» Task directions:
Repeat verbatim each line from the line with "[0:02.33-0:02.67]" to the end of the entries. Pictures do not belong in the copy.

» Data provided:
┏━━

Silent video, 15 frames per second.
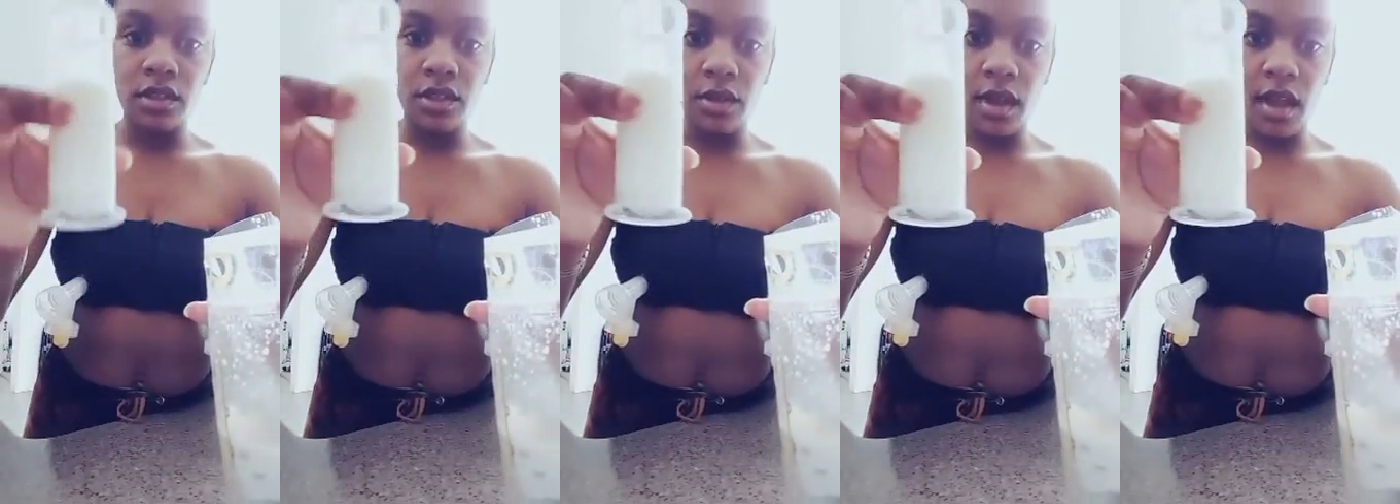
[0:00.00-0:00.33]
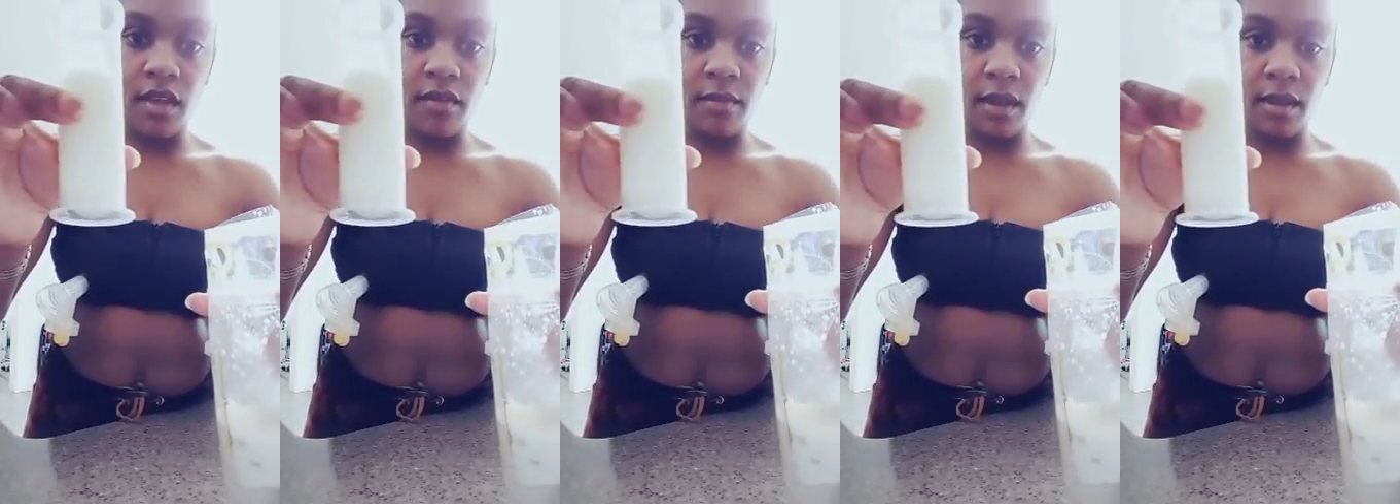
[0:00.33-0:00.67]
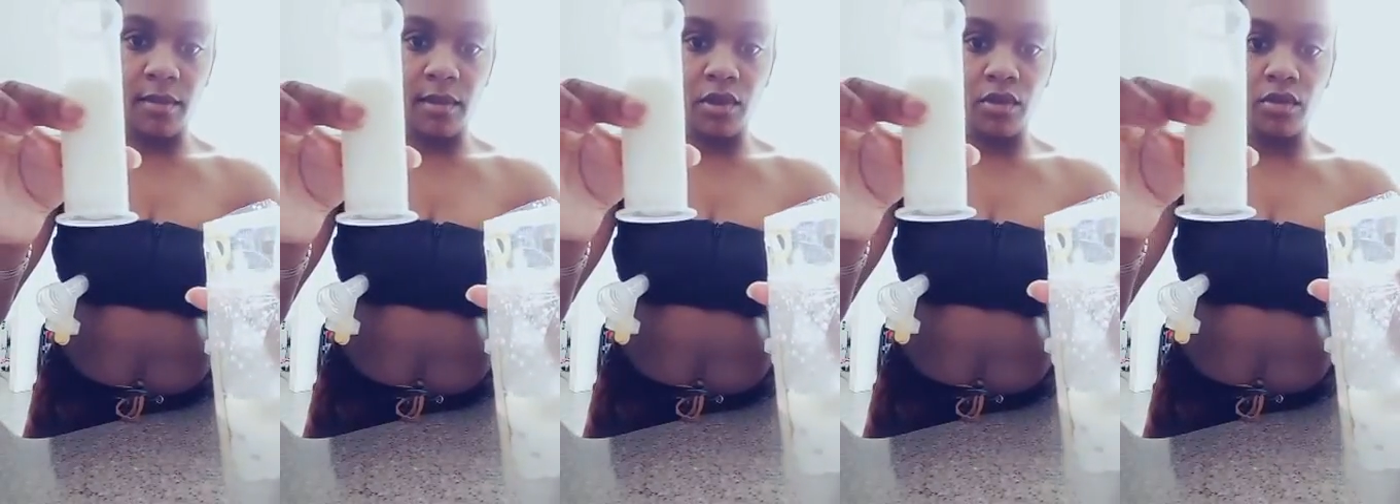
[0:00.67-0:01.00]
So I have my
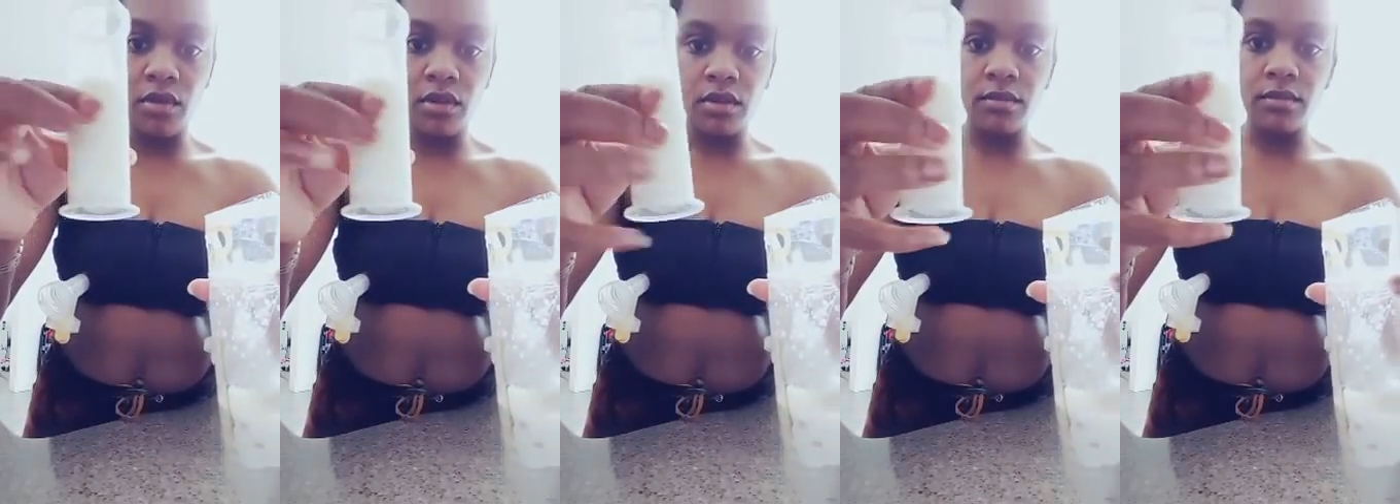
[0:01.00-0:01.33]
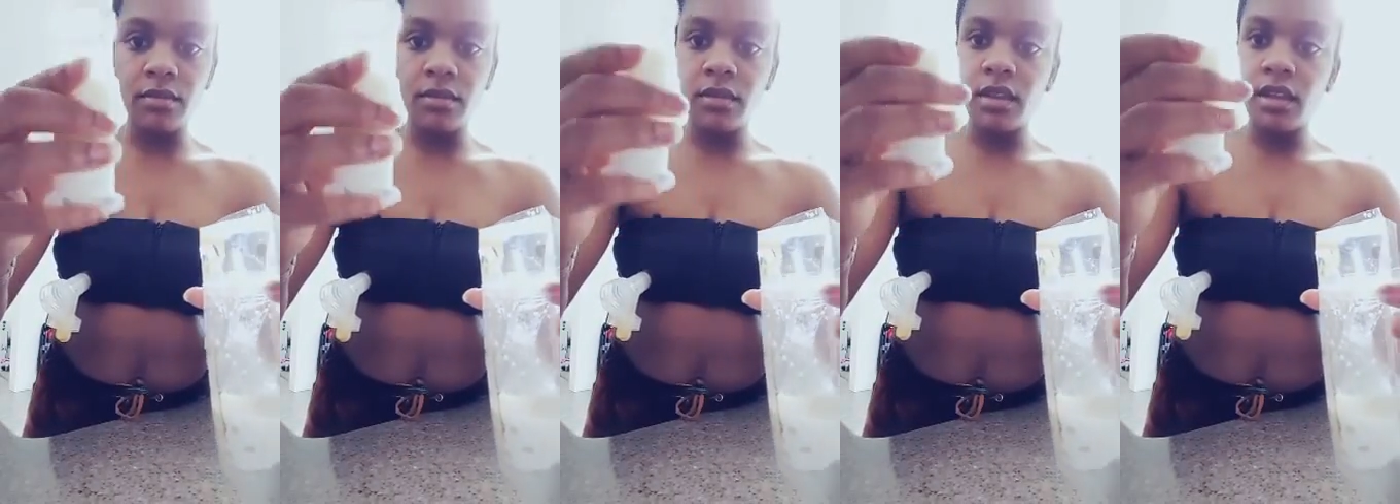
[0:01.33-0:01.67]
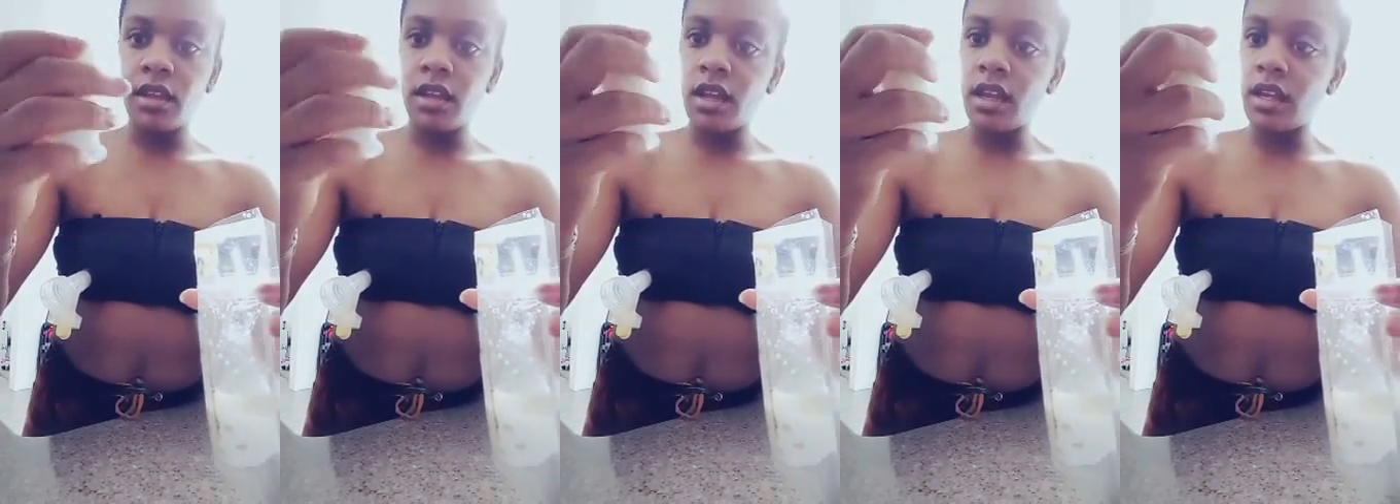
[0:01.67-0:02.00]
milk,
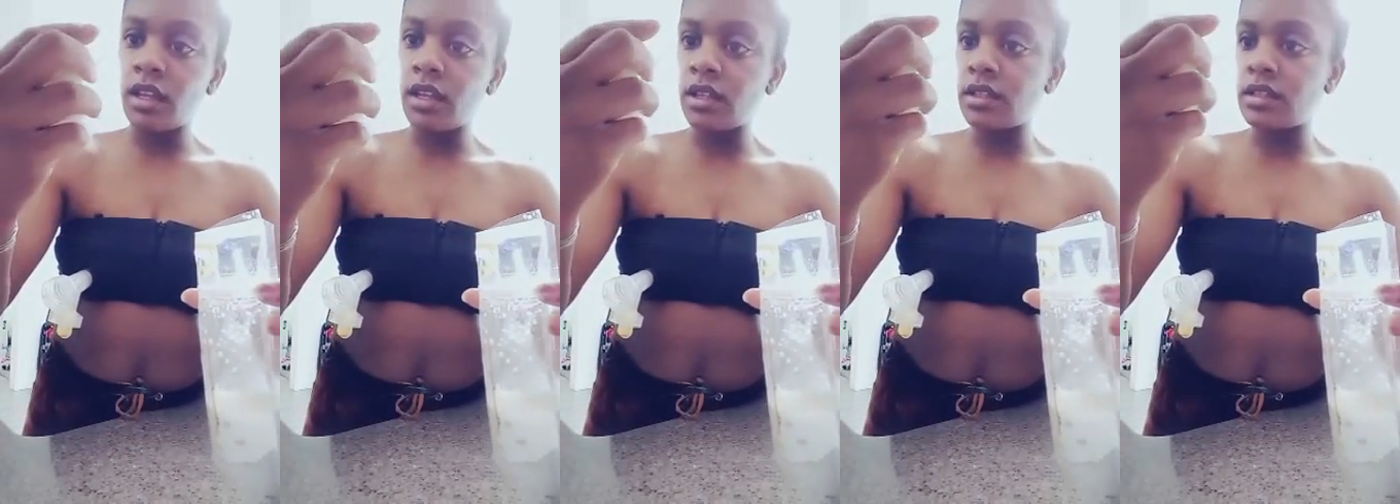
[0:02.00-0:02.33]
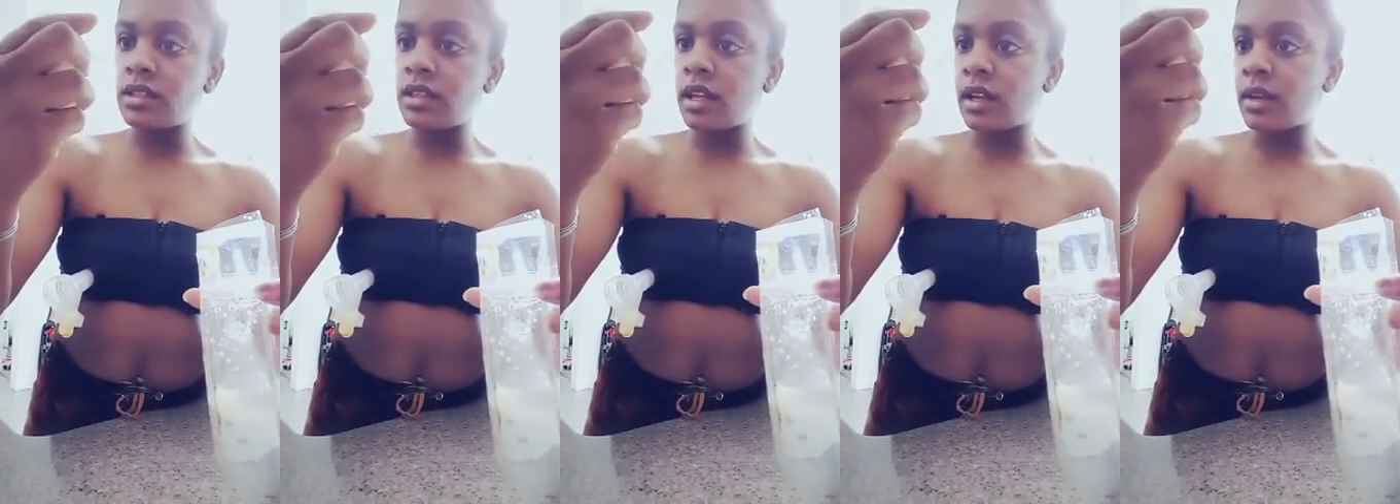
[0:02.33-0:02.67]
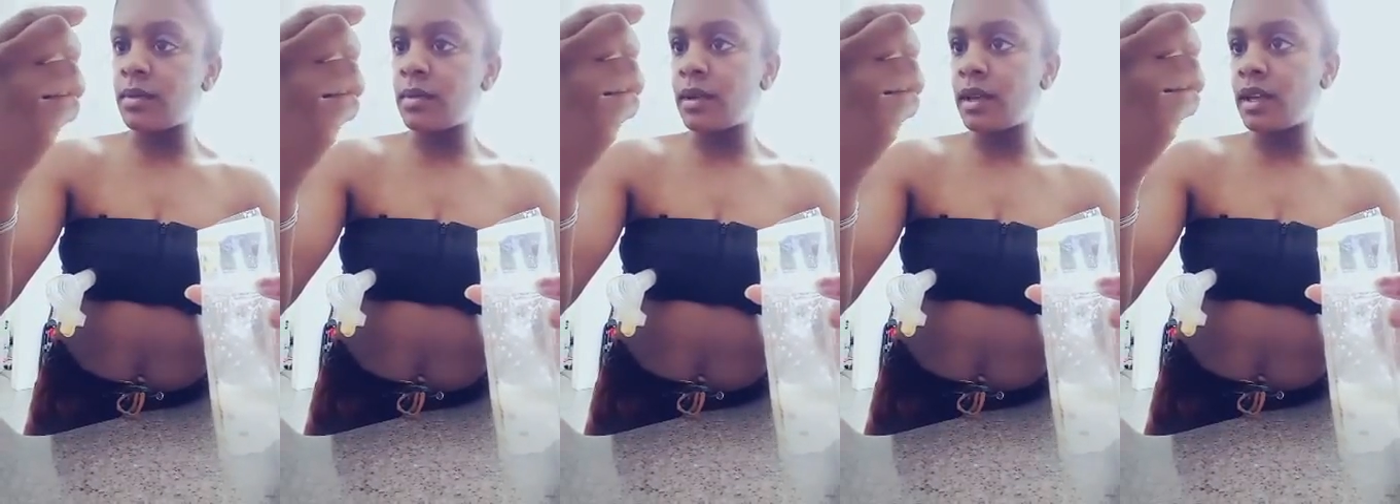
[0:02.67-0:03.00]
and it looks like
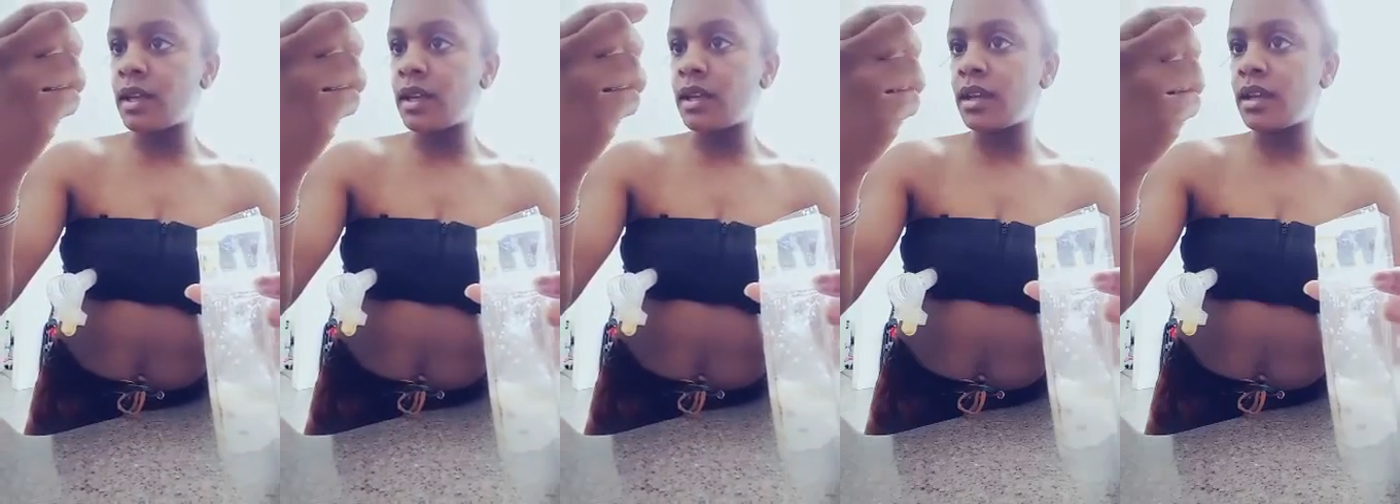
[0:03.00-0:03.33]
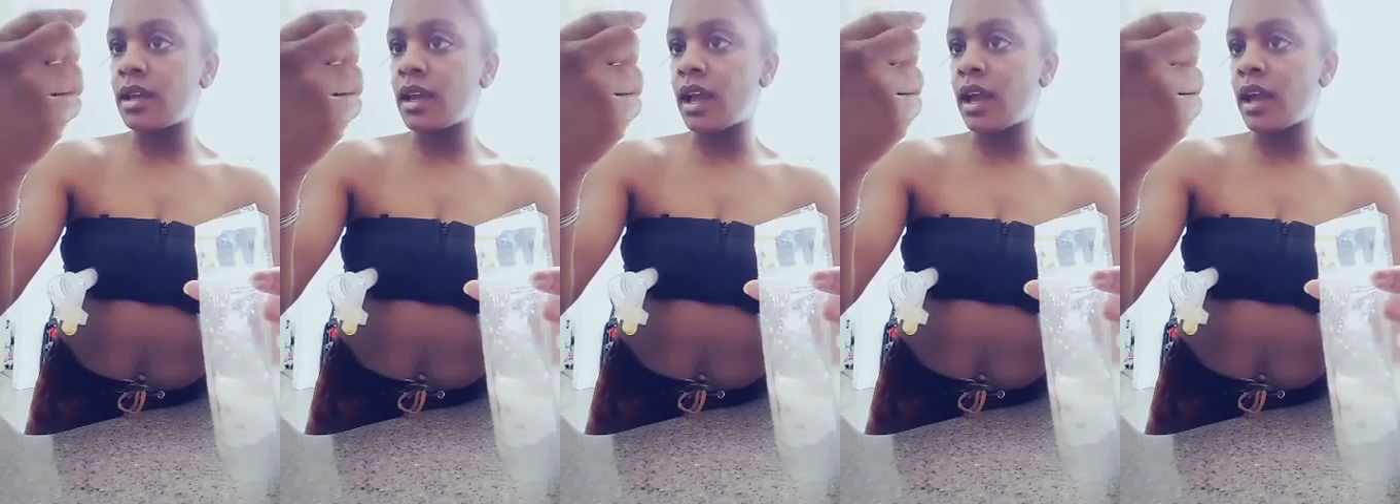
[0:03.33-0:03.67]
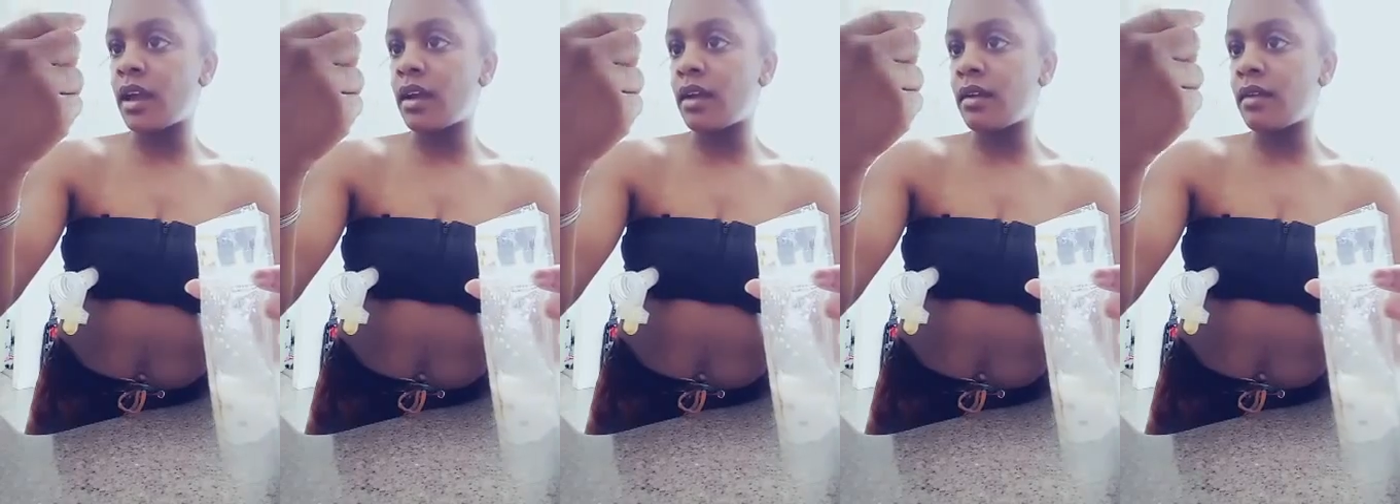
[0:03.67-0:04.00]
we
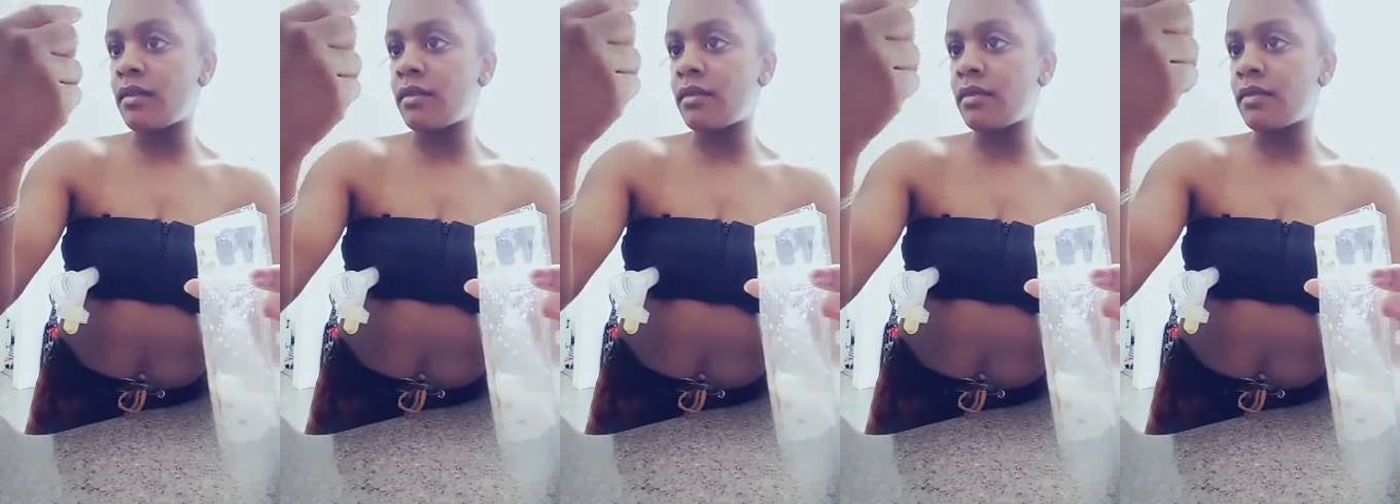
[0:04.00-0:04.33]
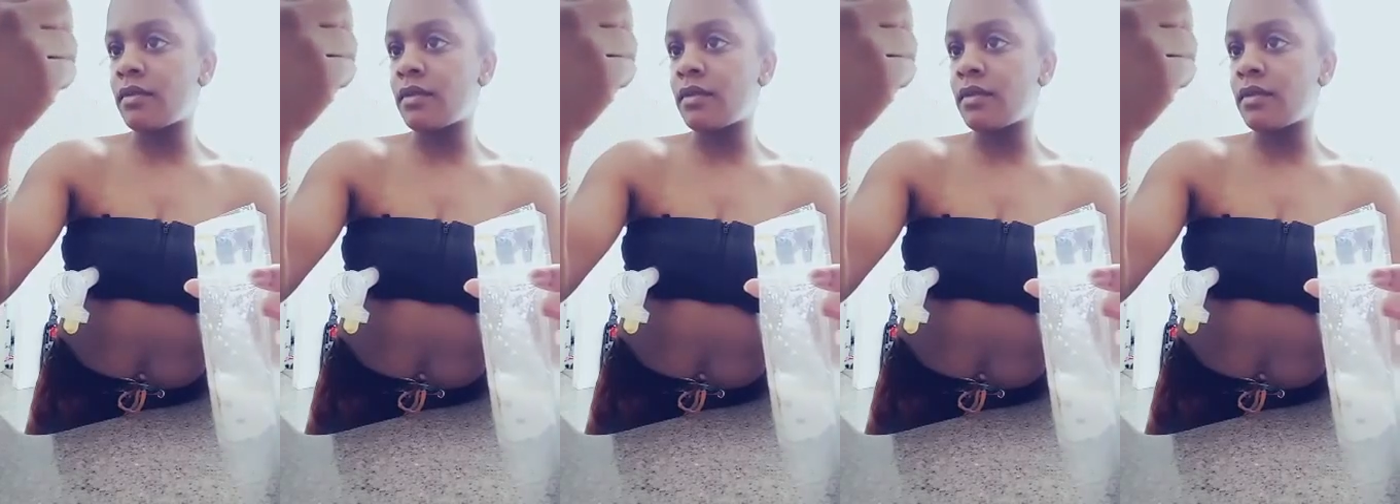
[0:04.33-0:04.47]
have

┗━━

» Response area:
[0:02.33-0:02.67]
[0:02.67-0:03.00]
and it looks like
[0:03.00-0:03.33]
[0:03.33-0:03.67]
[0:03.67-0:04.00]
we
[0:04.00-0:04.33]
[0:04.33-0:04.47]
have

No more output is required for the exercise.